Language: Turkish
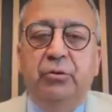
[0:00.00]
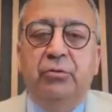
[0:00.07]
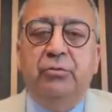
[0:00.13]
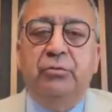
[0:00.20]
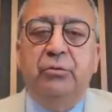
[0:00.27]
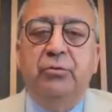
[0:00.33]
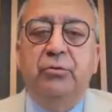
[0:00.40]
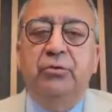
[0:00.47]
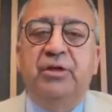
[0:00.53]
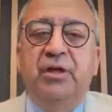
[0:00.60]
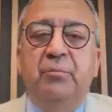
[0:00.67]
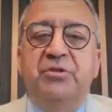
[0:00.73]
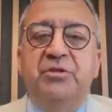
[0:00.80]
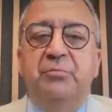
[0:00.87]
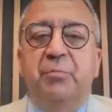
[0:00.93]
çok
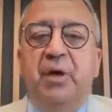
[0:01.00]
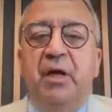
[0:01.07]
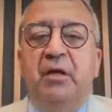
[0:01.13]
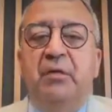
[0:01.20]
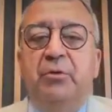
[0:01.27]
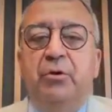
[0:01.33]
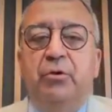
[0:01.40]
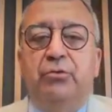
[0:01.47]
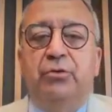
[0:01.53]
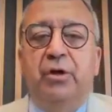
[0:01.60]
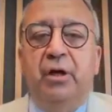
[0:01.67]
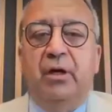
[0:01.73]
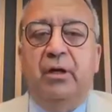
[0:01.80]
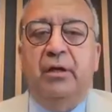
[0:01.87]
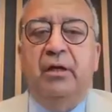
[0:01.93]
ülkemizi belli bir
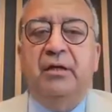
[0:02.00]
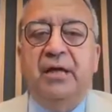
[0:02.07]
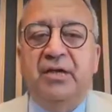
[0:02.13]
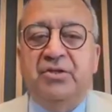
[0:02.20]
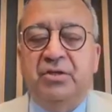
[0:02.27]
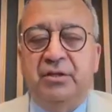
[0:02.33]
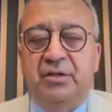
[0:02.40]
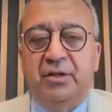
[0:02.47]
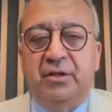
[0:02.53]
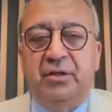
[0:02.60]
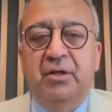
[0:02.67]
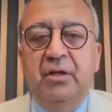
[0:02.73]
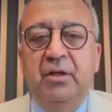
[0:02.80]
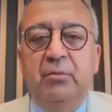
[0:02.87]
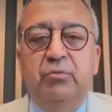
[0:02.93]
noktaya kadar
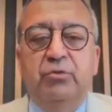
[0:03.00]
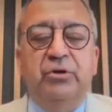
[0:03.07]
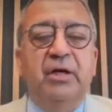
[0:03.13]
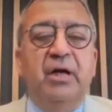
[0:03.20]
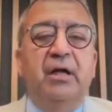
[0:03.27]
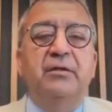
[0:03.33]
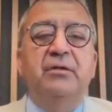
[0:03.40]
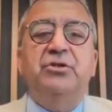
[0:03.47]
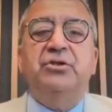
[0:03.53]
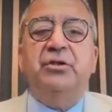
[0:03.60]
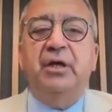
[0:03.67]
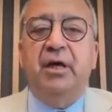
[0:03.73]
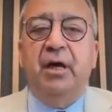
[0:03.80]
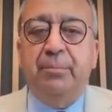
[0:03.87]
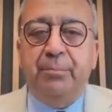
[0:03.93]
getirdik. Burada
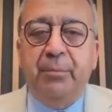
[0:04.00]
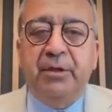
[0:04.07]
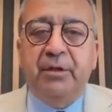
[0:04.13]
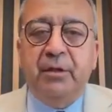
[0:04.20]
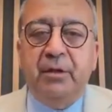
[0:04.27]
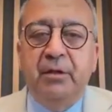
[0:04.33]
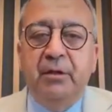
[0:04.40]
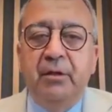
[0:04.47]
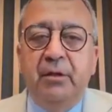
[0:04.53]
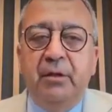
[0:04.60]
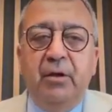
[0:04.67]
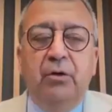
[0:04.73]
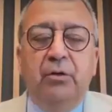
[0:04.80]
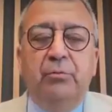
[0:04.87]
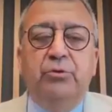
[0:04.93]
yanlış da yapmadık.
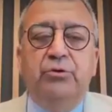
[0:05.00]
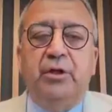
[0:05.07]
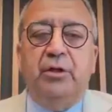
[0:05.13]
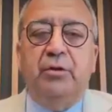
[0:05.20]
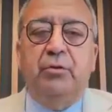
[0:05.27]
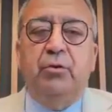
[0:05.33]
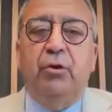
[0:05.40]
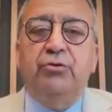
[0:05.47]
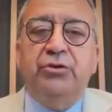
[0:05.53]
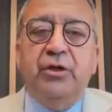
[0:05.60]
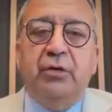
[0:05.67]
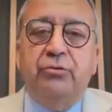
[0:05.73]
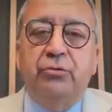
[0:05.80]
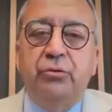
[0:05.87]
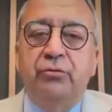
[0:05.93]
Önümüzdeki
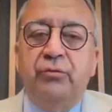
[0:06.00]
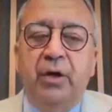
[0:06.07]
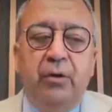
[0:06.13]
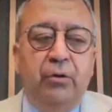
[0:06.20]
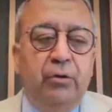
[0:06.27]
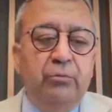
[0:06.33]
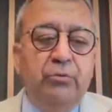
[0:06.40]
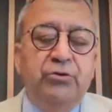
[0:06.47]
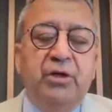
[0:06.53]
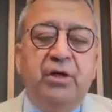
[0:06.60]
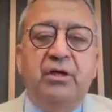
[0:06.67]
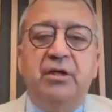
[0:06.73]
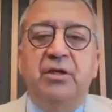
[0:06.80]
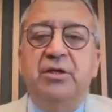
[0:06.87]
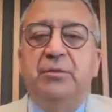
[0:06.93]
konjektür ve
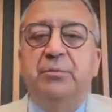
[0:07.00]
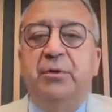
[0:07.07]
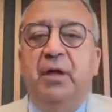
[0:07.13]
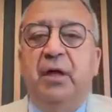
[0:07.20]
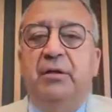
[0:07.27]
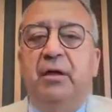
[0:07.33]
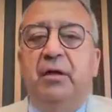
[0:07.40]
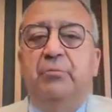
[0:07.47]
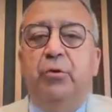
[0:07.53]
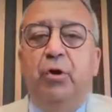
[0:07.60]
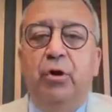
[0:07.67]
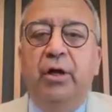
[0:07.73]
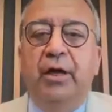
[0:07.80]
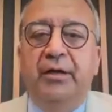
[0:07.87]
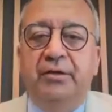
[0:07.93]
önümüzdeki iş planları
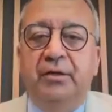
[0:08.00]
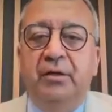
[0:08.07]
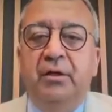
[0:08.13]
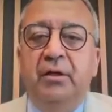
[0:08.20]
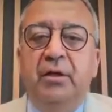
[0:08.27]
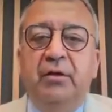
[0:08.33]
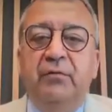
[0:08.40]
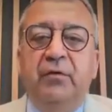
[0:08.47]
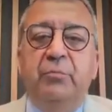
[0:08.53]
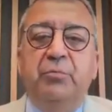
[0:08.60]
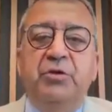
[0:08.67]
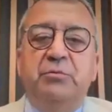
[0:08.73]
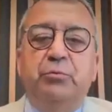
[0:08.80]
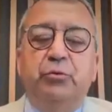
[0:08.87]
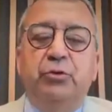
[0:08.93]
böyleydi
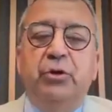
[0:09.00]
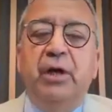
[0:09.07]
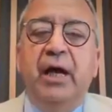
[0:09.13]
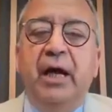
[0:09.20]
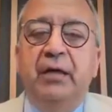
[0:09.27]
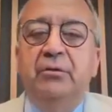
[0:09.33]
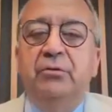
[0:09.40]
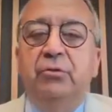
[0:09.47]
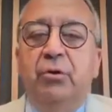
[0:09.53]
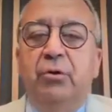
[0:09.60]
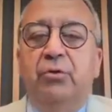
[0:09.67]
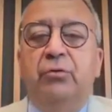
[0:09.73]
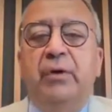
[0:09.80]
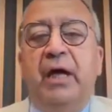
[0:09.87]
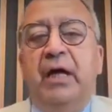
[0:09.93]
ve biz bunu en
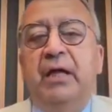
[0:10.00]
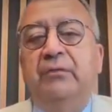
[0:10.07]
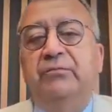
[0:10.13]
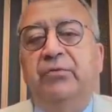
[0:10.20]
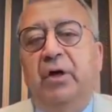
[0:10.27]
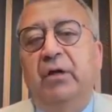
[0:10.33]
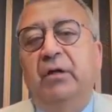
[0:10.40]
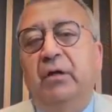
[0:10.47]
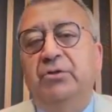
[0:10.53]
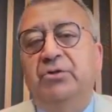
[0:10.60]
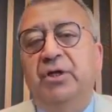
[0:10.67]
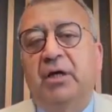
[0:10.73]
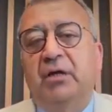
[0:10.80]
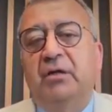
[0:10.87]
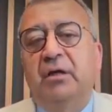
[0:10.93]
doğru ve en
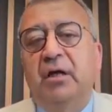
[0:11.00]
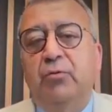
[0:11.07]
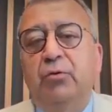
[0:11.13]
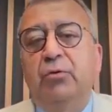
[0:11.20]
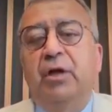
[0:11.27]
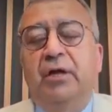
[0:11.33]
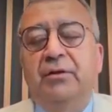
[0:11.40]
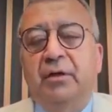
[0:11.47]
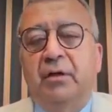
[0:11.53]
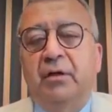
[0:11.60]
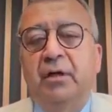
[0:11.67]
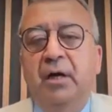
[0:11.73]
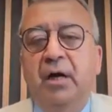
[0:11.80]
faydalı şekliyle kullandık.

Task details
A word-for-word transcript of the entries above is needed, with pictures removed.

Your solution
Language: Turkish
[0:00.00]
[0:00.07]
[0:00.13]
[0:00.20]
[0:00.27]
[0:00.33]
[0:00.40]
[0:00.47]
[0:00.53]
[0:00.60]
[0:00.67]
[0:00.73]
[0:00.80]
[0:00.87]
[0:00.93]
çok
[0:01.00]
[0:01.07]
[0:01.13]
[0:01.20]
[0:01.27]
[0:01.33]
[0:01.40]
[0:01.47]
[0:01.53]
[0:01.60]
[0:01.67]
[0:01.73]
[0:01.80]
[0:01.87]
[0:01.93]
ülkemizi belli bir
[0:02.00]
[0:02.07]
[0:02.13]
[0:02.20]
[0:02.27]
[0:02.33]
[0:02.40]
[0:02.47]
[0:02.53]
[0:02.60]
[0:02.67]
[0:02.73]
[0:02.80]
[0:02.87]
[0:02.93]
noktaya kadar
[0:03.00]
[0:03.07]
[0:03.13]
[0:03.20]
[0:03.27]
[0:03.33]
[0:03.40]
[0:03.47]
[0:03.53]
[0:03.60]
[0:03.67]
[0:03.73]
[0:03.80]
[0:03.87]
[0:03.93]
getirdik. Burada
[0:04.00]
[0:04.07]
[0:04.13]
[0:04.20]
[0:04.27]
[0:04.33]
[0:04.40]
[0:04.47]
[0:04.53]
[0:04.60]
[0:04.67]
[0:04.73]
[0:04.80]
[0:04.87]
[0:04.93]
yanlış da yapmadık.
[0:05.00]
[0:05.07]
[0:05.13]
[0:05.20]
[0:05.27]
[0:05.33]
[0:05.40]
[0:05.47]
[0:05.53]
[0:05.60]
[0:05.67]
[0:05.73]
[0:05.80]
[0:05.87]
[0:05.93]
Önümüzdeki
[0:06.00]
[0:06.07]
[0:06.13]
[0:06.20]
[0:06.27]
[0:06.33]
[0:06.40]
[0:06.47]
[0:06.53]
[0:06.60]
[0:06.67]
[0:06.73]
[0:06.80]
[0:06.87]
[0:06.93]
konjektür ve
[0:07.00]
[0:07.07]
[0:07.13]
[0:07.20]
[0:07.27]
[0:07.33]
[0:07.40]
[0:07.47]
[0:07.53]
[0:07.60]
[0:07.67]
[0:07.73]
[0:07.80]
[0:07.87]
[0:07.93]
önümüzdeki iş planları
[0:08.00]
[0:08.07]
[0:08.13]
[0:08.20]
[0:08.27]
[0:08.33]
[0:08.40]
[0:08.47]
[0:08.53]
[0:08.60]
[0:08.67]
[0:08.73]
[0:08.80]
[0:08.87]
[0:08.93]
böyleydi
[0:09.00]
[0:09.07]
[0:09.13]
[0:09.20]
[0:09.27]
[0:09.33]
[0:09.40]
[0:09.47]
[0:09.53]
[0:09.60]
[0:09.67]
[0:09.73]
[0:09.80]
[0:09.87]
[0:09.93]
ve biz bunu en
[0:10.00]
[0:10.07]
[0:10.13]
[0:10.20]
[0:10.27]
[0:10.33]
[0:10.40]
[0:10.47]
[0:10.53]
[0:10.60]
[0:10.67]
[0:10.73]
[0:10.80]
[0:10.87]
[0:10.93]
doğru ve en
[0:11.00]
[0:11.07]
[0:11.13]
[0:11.20]
[0:11.27]
[0:11.33]
[0:11.40]
[0:11.47]
[0:11.53]
[0:11.60]
[0:11.67]
[0:11.73]
[0:11.80]
faydalı şekliyle kullandık.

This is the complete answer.